Homework 5. Ensemble Methods: Internet Advertisements
Introduction
This assignment is based on Internet Advertisements Data Set. The dataset contains 3,279 samples of internet advertisements. Each sample contains 1,557 binary features, and the objective is to classify samples into one of two classes.
Data Preprocessing
Load the Data
internetAd = pd.read_csv('Internet_Ad_Data.csv', sep=',', error_bad_lines=False)
Impute missing values
internetAd.replace({"\s*\?\s*": np.nan}, regex=True, inplace=True)
internetAd.iloc[:, :-1] = internetAd.iloc[:, :-1].apply(pd.to_numeric, errors='coerce')
internetAd.iloc[:, :-1] = internetAd.iloc[:, :-1].apply(lambda x: x.fillna(x.median()), axis=0)
Split the data into training and test sets
from sklearn.model_selection import train_test_split
X = internetAd.iloc[:, :-1]
y = internetAd.iloc[:, -1]
X_train, X_test, y_train, y_test = train_test_split(X, y, test_size=0.33, random_state=42)
Model Training
Logistic Regression
from sklearn.linear_model import LogisticRegression
log_reg = LogisticRegression(random_state=0)
log_reg.fit(X_train, y_train)
# make predictions with the trained random forest
test_z = log_reg.predict(X_test)
test_z_prob = log_reg.predict_proba(X_test)[:,1]
# evaluate the model performance - AUC and ROC
print('Logistic Regression Accuracy: ', accuracy_score(y_test, test_z))
print('Logistic Regression AUC: ', roc_auc_score(y_test, test_z_prob))
Logistic Regression Accuracy: 0.958 Logistic Regression AUC: 0.978
Bagging
from sklearn.ensemble import BaggingClassifier
bagOLR = BaggingClassifier(LogisticRegression(random_state=0), max_samples=0.5, max_features=0.5, n_jobs=-1)
bagOLR.fit(X_train, y_train)
# make predictions with the trained random forest
test_z = bagOLR.predict(X_test)
test_z_prob = bagOLR.predict_proba(X_test)[:,1]
# evaluate the model performance - AUC and ROC
print('Bagging Classifier Accuracy: ', accuracy_score(y_test, test_z))
print('Bagging Classifier AUC: ', roc_auc_score(y_test, test_z_prob))
Bagging Classifier Accuracy: 0.955 Bagging Classifier AUC: 0.981
AdaBoost
from sklearn.ensemble import AdaBoostClassifier
boostOkLR = AdaBoostClassifier(LogisticRegression(random_state=0))
boostOkLR.fit(X_train, y_train)
# make predictions with the trained random forest
test_z = boostOkLR.predict(X_test)
test_z_prob = boostOkLR.predict_proba(X_test)[:,1]
# evaluate the model performance - AUC and ROC
print('AdaBoost Classifier Accuracy: ', accuracy_score(y_test, test_z))
print('AdaBoost Classifier AUC: ', roc_auc_score(y_test, test_z_prob))
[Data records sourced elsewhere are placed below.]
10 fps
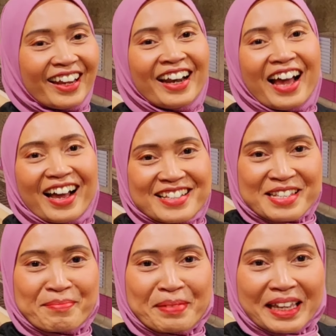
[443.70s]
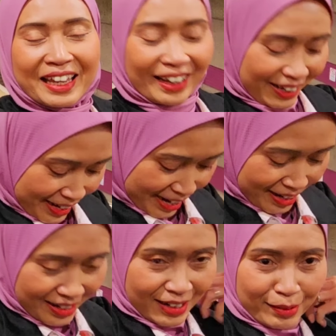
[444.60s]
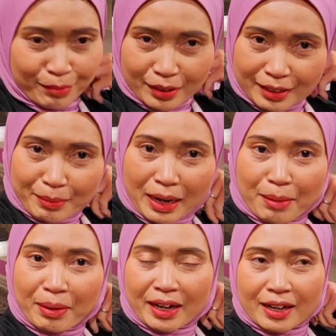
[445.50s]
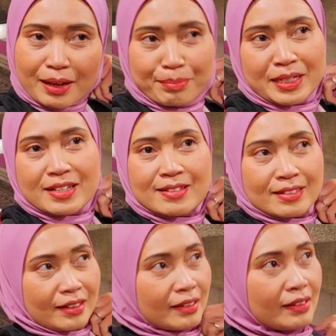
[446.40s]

Enak, sepi ya. Kemana-mana nggak berisik.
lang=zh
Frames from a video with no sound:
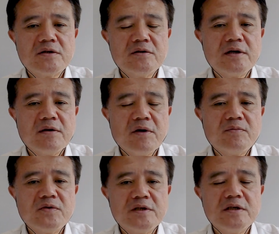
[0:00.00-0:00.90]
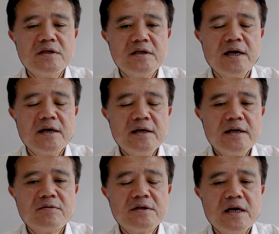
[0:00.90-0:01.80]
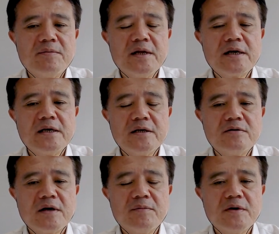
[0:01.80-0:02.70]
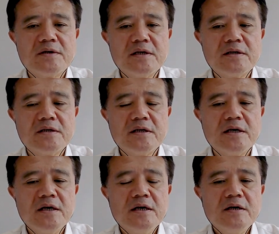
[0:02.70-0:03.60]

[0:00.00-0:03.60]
踪的时候也还不积极了。桥下面的河床也没有监视器。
AdaBoost Classifier Accuracy: 0.954 AdaBoost Classifier AUC: 0.978
Stacking
from sklearn.ensemble import StackingClassifier
estimators = [('lr', LogisticRegression()),
('bag', BaggingClassifier(LogisticRegression(), max_samples=0.5, max_features=0.5, n_jobs=-1)),
('ada', AdaBoostClassifier(LogisticRegression()))]
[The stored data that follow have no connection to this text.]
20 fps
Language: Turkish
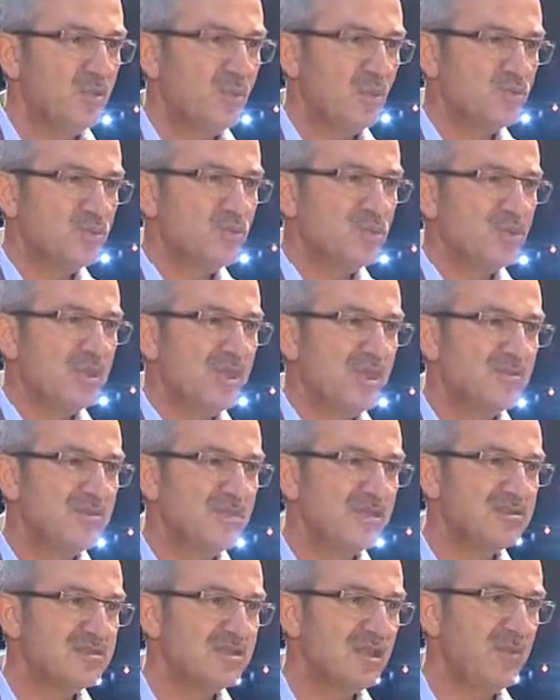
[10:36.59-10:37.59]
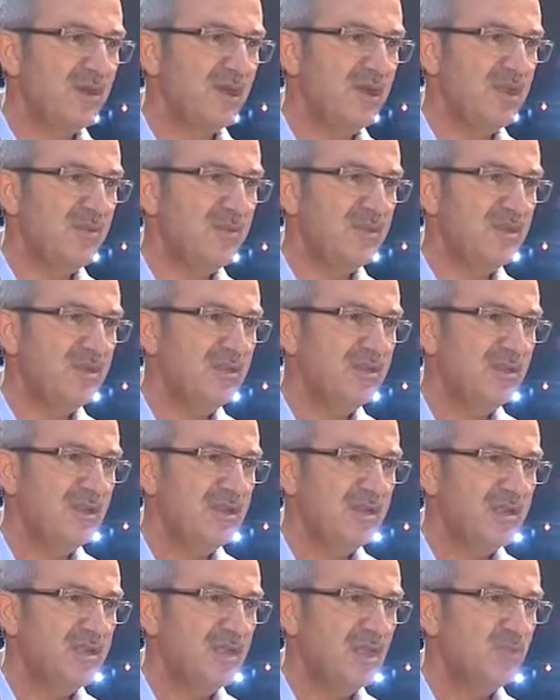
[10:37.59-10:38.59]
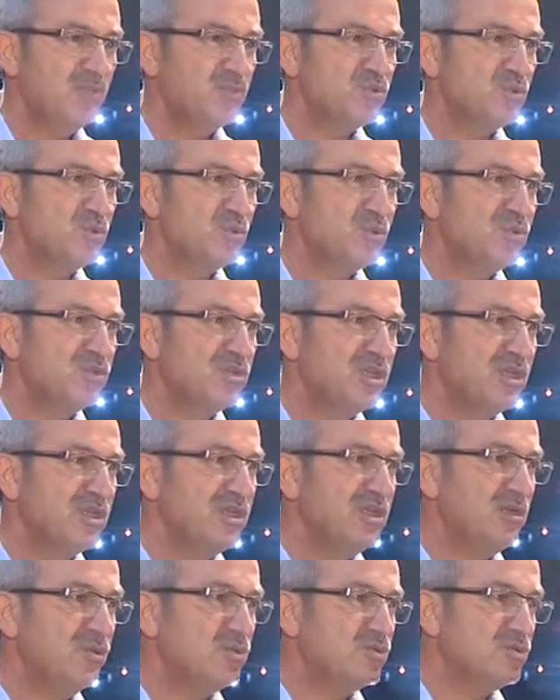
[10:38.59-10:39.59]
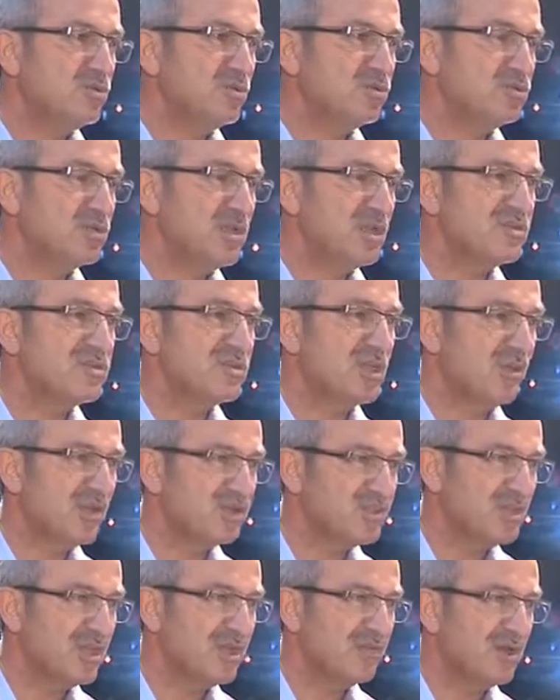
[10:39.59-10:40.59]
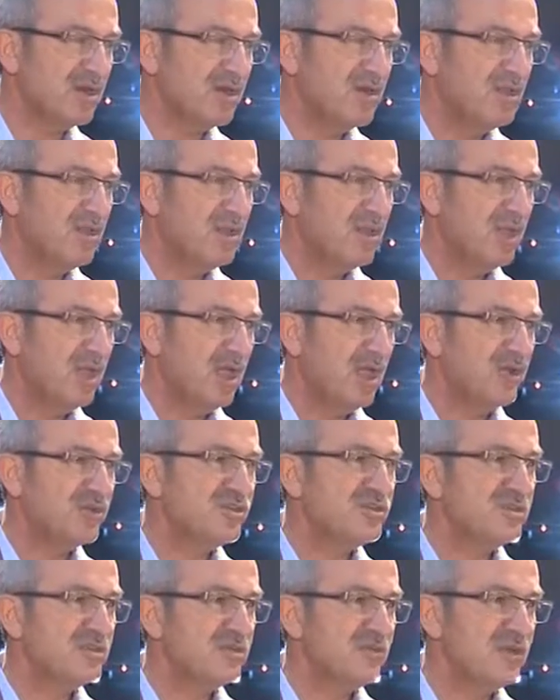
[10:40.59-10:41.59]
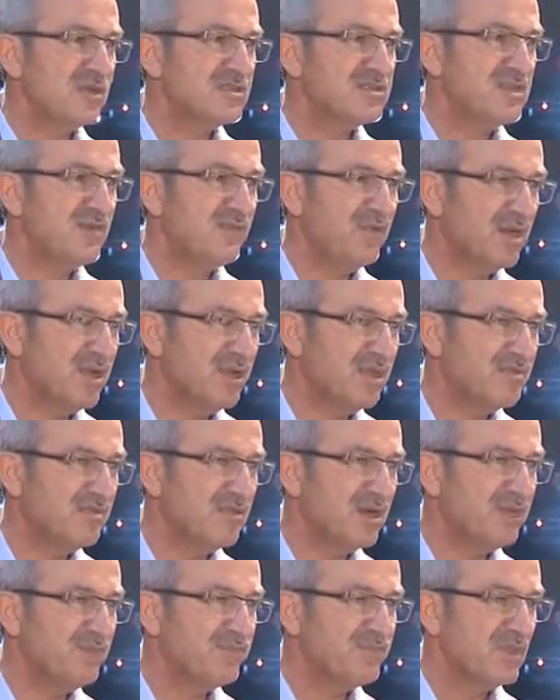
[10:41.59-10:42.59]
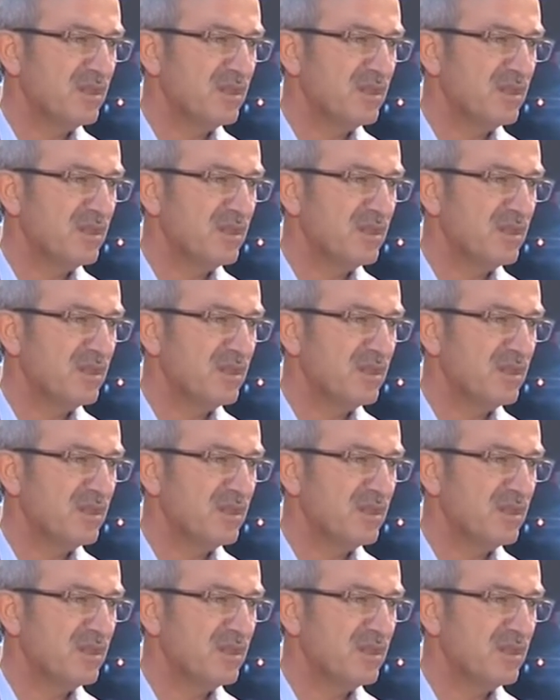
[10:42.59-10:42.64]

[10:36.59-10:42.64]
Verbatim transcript: komşu ülkelerimiz İslam aleminin yapmış olduğu işte iki yıl, üç yıl süren savaşlar var. Açlık var, sefalet var.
stk = StackingClassifier(estimators=estimators, final_estimator=LogisticRegression())
stk.fit(X_train, y_train)
# make predictions with the trained model
test_z = stk.predict(X_test)
test_z_prob = stk.predict_proba(X_test)[:,1]
# evaluate the model performance - AUC and ROC
print('Stacking Classifier Accuracy: ', accuracy_score(y_test, test_z))
print('Stacking Classifier AUC: ', roc_auc_score(y_test, test_z_prob))
Stacking Classifier Accuracy: 0.960 Stacking Classifier AUC: 0.983
Results
Model | Accuracy | AUC |
---|---|---|
Logistic Regression | 0.958 | 0.978 |
Bagging | 0.955 | 0.981 |
AdaBoost | 0.954 | 0.978 |
Stacking | 0.960 | 0.983 |
All models performed quite well, with accuracies above 95% and AUC values close to 1. This suggests the data might be relatively easy to classify, or the features are very indicative of the target variable. The Stacking Classifier performed the best in terms of both accuracy and AUC. This suggests that leveraging the strengths of multiple models can be beneficial.